Stored items from a collection
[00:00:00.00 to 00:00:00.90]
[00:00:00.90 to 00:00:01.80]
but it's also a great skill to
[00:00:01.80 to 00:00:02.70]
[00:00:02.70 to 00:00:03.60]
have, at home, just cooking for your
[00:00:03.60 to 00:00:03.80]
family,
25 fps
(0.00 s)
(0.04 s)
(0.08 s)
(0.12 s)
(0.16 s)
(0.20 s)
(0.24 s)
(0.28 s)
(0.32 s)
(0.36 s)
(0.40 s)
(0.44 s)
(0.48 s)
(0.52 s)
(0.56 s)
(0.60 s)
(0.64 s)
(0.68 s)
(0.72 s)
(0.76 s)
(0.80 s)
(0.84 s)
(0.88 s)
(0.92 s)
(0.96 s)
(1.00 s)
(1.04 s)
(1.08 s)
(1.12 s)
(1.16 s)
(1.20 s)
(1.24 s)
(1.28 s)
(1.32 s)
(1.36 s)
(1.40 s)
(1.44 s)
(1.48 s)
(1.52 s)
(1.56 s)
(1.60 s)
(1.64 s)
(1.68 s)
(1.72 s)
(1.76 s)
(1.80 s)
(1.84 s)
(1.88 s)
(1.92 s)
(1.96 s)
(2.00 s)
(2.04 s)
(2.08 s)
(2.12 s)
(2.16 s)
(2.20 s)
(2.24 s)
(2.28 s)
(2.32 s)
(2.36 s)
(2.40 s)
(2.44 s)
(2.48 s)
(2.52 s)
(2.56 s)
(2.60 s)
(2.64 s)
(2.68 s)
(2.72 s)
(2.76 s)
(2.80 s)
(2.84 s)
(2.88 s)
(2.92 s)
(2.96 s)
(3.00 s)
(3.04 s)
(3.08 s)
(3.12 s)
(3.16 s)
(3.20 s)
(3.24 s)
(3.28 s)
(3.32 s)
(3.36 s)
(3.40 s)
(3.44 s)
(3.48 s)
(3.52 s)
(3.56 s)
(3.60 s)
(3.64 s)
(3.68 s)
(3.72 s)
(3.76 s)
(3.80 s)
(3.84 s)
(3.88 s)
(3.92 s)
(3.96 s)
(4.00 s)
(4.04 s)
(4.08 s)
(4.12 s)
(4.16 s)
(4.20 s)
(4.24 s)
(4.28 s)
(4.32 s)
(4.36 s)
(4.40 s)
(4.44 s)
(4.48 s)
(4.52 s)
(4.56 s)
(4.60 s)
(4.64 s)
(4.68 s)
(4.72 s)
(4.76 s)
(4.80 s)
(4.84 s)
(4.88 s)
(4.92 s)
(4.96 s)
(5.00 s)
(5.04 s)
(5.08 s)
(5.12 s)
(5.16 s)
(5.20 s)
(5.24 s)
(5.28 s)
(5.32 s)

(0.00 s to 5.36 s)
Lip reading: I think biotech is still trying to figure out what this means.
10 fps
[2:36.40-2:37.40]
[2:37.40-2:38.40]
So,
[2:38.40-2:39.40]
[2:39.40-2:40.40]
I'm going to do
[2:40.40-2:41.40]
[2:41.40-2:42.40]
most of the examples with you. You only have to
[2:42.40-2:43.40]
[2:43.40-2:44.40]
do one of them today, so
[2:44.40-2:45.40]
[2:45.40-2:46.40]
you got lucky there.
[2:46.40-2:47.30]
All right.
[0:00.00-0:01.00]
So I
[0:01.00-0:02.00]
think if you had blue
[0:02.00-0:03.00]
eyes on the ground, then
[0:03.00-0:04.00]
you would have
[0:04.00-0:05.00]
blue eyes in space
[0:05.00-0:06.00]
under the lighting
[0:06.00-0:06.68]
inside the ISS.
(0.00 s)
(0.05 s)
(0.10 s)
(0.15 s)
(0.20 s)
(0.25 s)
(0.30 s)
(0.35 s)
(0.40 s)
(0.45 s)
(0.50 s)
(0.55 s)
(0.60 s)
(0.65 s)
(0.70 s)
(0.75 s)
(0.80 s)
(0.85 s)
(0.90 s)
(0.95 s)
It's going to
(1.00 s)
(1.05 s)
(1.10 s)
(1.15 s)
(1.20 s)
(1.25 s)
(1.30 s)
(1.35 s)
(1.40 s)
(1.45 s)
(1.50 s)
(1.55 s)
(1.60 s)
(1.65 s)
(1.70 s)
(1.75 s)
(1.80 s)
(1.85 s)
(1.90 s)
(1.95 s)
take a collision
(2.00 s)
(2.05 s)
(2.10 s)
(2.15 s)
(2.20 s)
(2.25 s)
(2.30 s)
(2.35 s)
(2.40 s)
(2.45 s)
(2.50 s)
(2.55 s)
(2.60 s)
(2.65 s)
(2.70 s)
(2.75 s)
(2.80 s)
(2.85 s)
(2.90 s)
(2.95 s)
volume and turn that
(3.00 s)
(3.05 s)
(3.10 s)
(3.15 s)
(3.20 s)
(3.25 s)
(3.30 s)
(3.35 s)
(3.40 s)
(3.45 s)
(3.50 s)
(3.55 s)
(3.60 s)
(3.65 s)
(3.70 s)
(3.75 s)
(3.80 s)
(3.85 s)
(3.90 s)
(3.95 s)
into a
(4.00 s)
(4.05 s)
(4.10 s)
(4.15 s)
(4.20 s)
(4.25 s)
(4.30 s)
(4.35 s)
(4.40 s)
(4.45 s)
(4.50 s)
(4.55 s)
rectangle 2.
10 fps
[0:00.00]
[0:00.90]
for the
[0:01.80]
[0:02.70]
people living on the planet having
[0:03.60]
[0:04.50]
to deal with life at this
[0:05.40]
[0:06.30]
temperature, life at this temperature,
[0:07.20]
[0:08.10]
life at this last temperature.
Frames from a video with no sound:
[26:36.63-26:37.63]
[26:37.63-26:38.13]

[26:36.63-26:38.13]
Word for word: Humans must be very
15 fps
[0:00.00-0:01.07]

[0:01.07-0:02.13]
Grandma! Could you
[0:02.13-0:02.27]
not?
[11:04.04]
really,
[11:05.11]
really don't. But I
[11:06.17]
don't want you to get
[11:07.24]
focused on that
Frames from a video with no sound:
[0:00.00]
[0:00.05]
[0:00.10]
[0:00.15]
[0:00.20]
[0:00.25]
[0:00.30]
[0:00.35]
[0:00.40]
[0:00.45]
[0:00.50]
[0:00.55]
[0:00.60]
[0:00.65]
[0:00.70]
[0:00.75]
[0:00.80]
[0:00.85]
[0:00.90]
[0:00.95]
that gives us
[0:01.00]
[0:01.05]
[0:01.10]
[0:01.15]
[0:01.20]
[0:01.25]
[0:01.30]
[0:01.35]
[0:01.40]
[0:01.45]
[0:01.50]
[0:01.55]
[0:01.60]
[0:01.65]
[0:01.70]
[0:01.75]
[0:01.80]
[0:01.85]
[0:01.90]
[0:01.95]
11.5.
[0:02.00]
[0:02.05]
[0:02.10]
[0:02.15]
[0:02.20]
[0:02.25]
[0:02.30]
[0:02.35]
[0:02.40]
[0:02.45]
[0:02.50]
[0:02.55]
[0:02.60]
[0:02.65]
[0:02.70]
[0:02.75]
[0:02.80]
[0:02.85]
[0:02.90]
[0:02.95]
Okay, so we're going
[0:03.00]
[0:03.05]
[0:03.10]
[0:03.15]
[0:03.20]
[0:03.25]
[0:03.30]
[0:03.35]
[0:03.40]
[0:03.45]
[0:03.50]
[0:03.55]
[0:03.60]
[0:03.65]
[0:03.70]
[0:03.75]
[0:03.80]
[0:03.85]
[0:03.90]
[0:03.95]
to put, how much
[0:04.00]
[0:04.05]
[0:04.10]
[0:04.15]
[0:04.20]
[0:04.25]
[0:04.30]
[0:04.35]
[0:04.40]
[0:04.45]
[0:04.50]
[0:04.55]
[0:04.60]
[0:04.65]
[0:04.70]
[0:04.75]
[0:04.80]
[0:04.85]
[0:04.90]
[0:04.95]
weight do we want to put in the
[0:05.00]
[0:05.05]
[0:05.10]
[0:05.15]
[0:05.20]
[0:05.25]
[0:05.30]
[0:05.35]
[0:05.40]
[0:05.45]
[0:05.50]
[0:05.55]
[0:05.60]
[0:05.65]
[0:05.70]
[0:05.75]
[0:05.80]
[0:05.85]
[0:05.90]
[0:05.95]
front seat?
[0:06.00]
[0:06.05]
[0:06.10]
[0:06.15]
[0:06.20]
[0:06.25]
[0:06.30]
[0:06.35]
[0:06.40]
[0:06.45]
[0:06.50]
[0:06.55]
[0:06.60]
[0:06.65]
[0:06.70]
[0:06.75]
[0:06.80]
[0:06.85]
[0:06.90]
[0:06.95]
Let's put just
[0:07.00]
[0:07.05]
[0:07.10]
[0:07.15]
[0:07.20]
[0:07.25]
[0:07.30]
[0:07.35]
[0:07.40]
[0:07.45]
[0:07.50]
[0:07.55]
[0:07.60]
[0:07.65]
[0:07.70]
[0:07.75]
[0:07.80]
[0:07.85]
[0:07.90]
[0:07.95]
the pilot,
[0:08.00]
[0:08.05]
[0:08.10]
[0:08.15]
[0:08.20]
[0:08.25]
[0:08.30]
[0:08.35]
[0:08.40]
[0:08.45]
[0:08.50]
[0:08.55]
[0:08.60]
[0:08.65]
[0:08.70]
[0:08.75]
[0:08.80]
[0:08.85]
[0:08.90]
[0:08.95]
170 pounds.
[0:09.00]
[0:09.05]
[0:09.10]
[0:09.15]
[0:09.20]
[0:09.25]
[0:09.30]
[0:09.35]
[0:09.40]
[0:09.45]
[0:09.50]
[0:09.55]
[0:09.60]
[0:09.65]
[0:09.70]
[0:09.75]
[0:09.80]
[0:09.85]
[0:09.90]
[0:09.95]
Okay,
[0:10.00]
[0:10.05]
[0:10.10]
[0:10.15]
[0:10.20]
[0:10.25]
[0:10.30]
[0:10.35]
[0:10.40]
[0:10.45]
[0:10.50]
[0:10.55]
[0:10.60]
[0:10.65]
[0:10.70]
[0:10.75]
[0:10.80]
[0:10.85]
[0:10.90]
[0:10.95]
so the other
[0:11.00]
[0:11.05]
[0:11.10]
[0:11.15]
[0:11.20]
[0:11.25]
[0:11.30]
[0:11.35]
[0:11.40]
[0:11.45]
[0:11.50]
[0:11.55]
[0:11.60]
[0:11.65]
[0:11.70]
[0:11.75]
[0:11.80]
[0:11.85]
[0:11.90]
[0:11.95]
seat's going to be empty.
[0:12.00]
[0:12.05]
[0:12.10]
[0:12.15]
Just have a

-- What is required --
Extract from the records above the lines from the one containing "[2:43.40-2:44.40]" to the one containing "[0:00.00-0:01.07]", both lines included, exactly as they appear and with nothing else.

-- Solved problem --
[2:43.40-2:44.40]
do one of them today, so
[2:44.40-2:45.40]
[2:45.40-2:46.40]
you got lucky there.
[2:46.40-2:47.30]
All right.
[0:00.00-0:01.00]
So I
[0:01.00-0:02.00]
think if you had blue
[0:02.00-0:03.00]
eyes on the ground, then
[0:03.00-0:04.00]
you would have
[0:04.00-0:05.00]
blue eyes in space
[0:05.00-0:06.00]
under the lighting
[0:06.00-0:06.68]
inside the ISS.
(0.00 s)
(0.05 s)
(0.10 s)
(0.15 s)
(0.20 s)
(0.25 s)
(0.30 s)
(0.35 s)
(0.40 s)
(0.45 s)
(0.50 s)
(0.55 s)
(0.60 s)
(0.65 s)
(0.70 s)
(0.75 s)
(0.80 s)
(0.85 s)
(0.90 s)
(0.95 s)
It's going to
(1.00 s)
(1.05 s)
(1.10 s)
(1.15 s)
(1.20 s)
(1.25 s)
(1.30 s)
(1.35 s)
(1.40 s)
(1.45 s)
(1.50 s)
(1.55 s)
(1.60 s)
(1.65 s)
(1.70 s)
(1.75 s)
(1.80 s)
(1.85 s)
(1.90 s)
(1.95 s)
take a collision
(2.00 s)
(2.05 s)
(2.10 s)
(2.15 s)
(2.20 s)
(2.25 s)
(2.30 s)
(2.35 s)
(2.40 s)
(2.45 s)
(2.50 s)
(2.55 s)
(2.60 s)
(2.65 s)
(2.70 s)
(2.75 s)
(2.80 s)
(2.85 s)
(2.90 s)
(2.95 s)
volume and turn that
(3.00 s)
(3.05 s)
(3.10 s)
(3.15 s)
(3.20 s)
(3.25 s)
(3.30 s)
(3.35 s)
(3.40 s)
(3.45 s)
(3.50 s)
(3.55 s)
(3.60 s)
(3.65 s)
(3.70 s)
(3.75 s)
(3.80 s)
(3.85 s)
(3.90 s)
(3.95 s)
into a
(4.00 s)
(4.05 s)
(4.10 s)
(4.15 s)
(4.20 s)
(4.25 s)
(4.30 s)
(4.35 s)
(4.40 s)
(4.45 s)
(4.50 s)
(4.55 s)
rectangle 2.
10 fps
[0:00.00]
[0:00.90]
for the
[0:01.80]
[0:02.70]
people living on the planet having
[0:03.60]
[0:04.50]
to deal with life at this
[0:05.40]
[0:06.30]
temperature, life at this temperature,
[0:07.20]
[0:08.10]
life at this last temperature.
Frames from a video with no sound:
[26:36.63-26:37.63]
[26:37.63-26:38.13]

[26:36.63-26:38.13]
Word for word: Humans must be very
15 fps
[0:00.00-0:01.07]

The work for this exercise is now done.